**TASK OBJECTIVE:**
Give back the full listing verbatim, apart from its images.
---
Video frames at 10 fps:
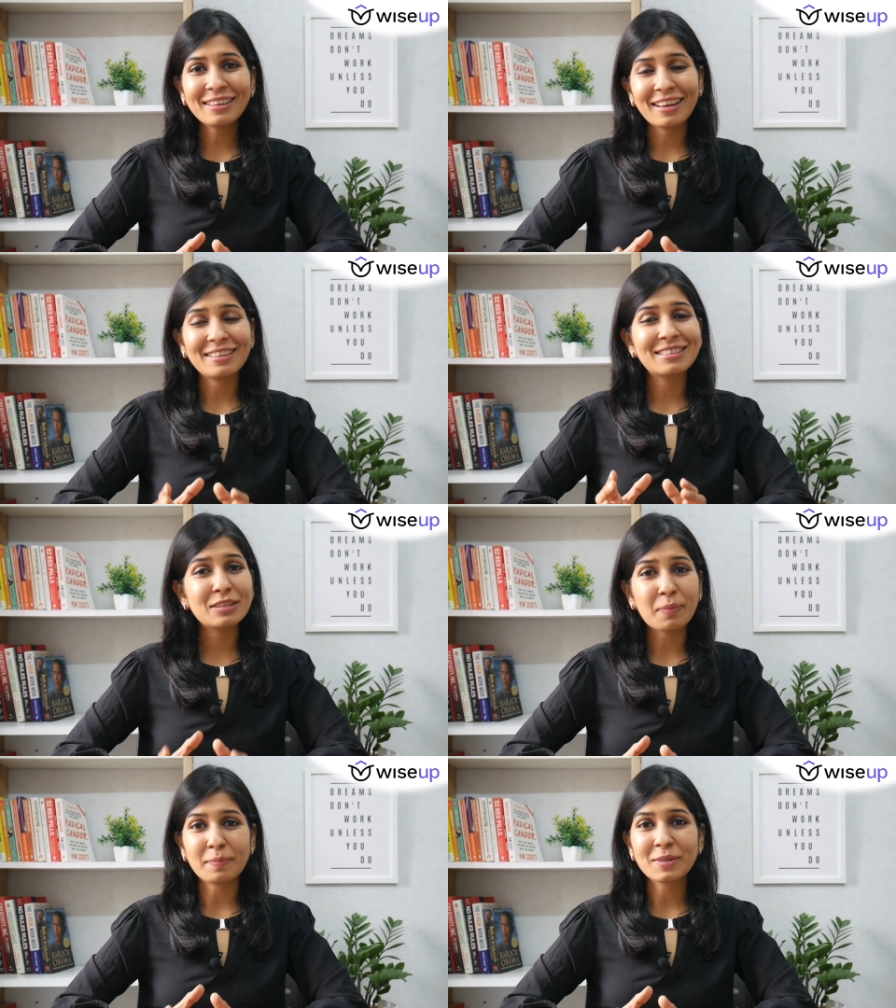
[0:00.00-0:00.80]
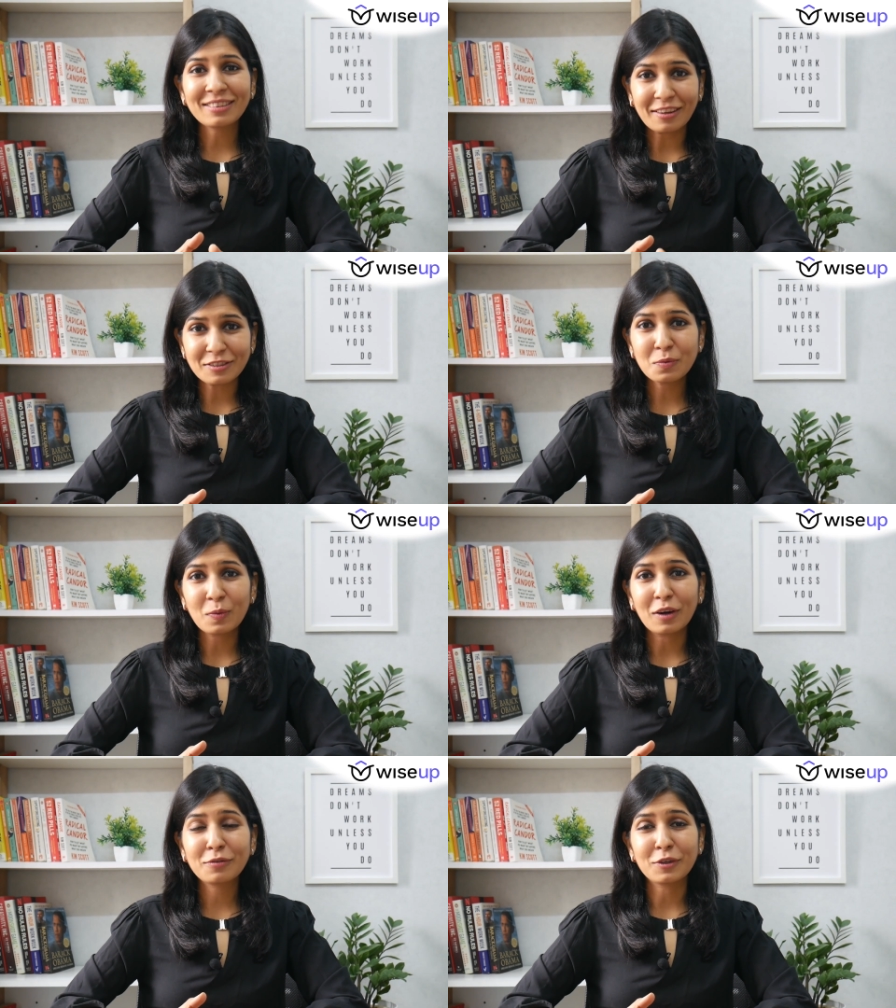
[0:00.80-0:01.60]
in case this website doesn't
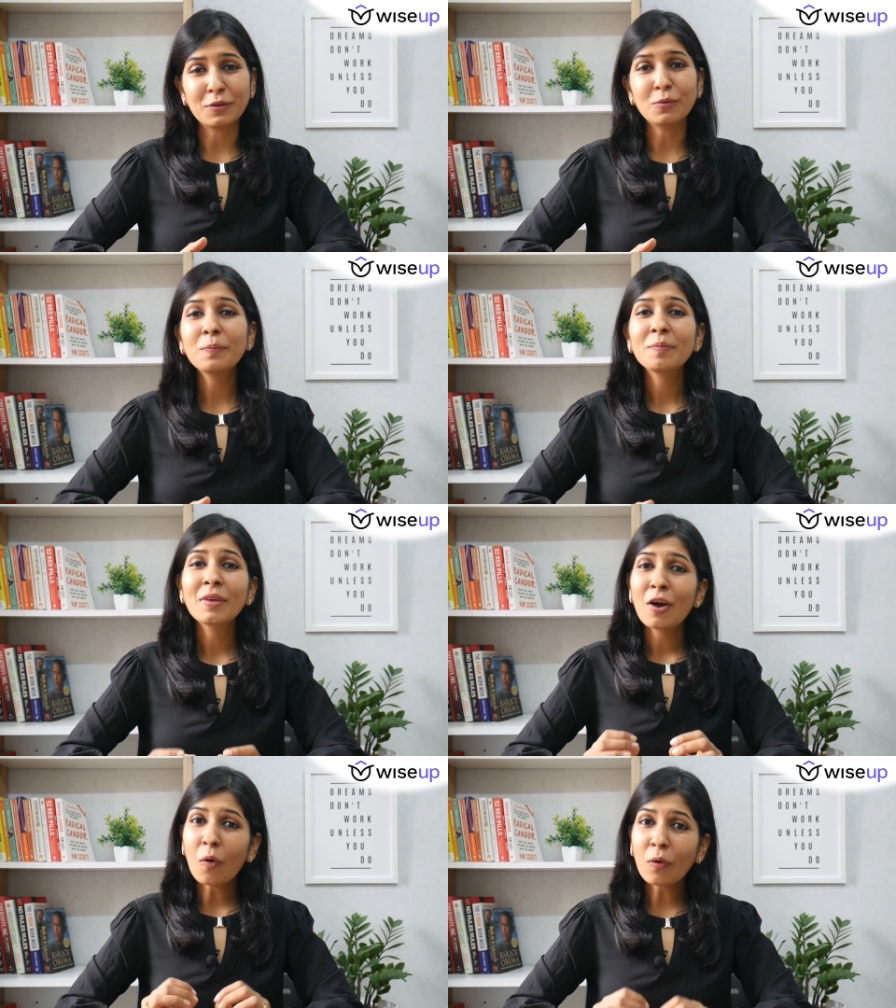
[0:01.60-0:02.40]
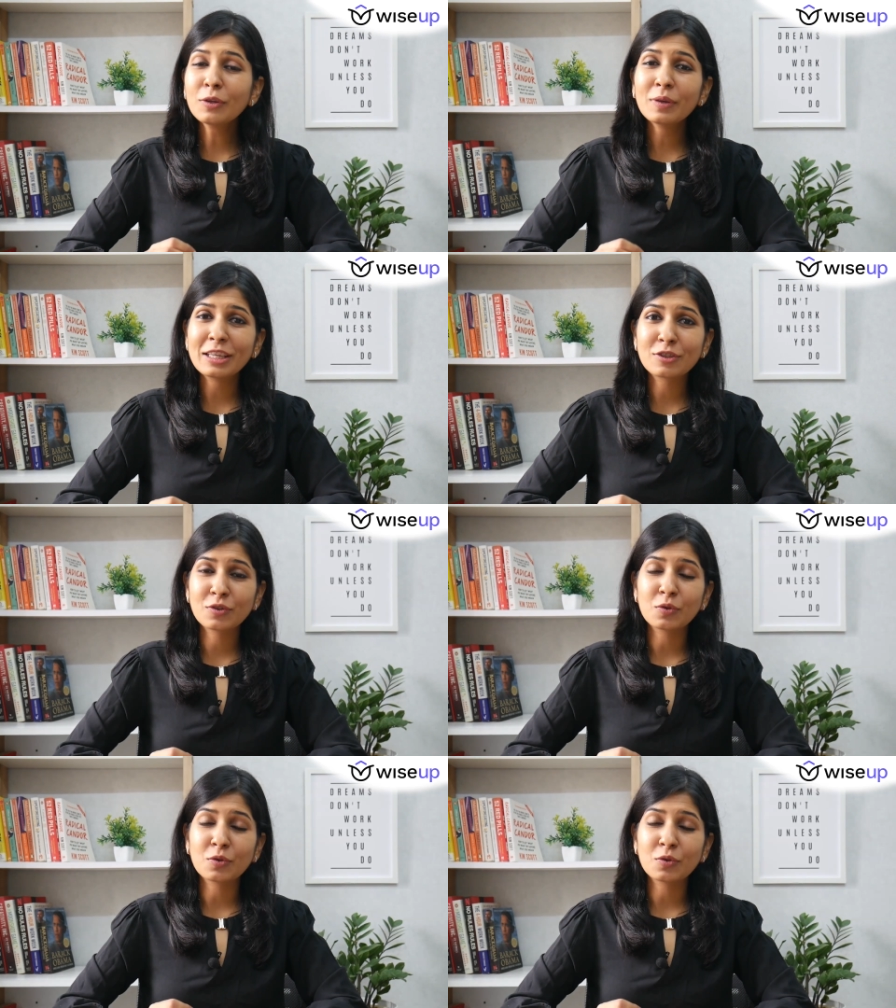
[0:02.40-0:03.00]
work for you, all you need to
---
**RESULT OF THE TASK:**
Video frames at 10 fps:
[0:00.00-0:00.80]
[0:00.80-0:01.60]
in case this website doesn't
[0:01.60-0:02.40]
[0:02.40-0:03.00]
work for you, all you need to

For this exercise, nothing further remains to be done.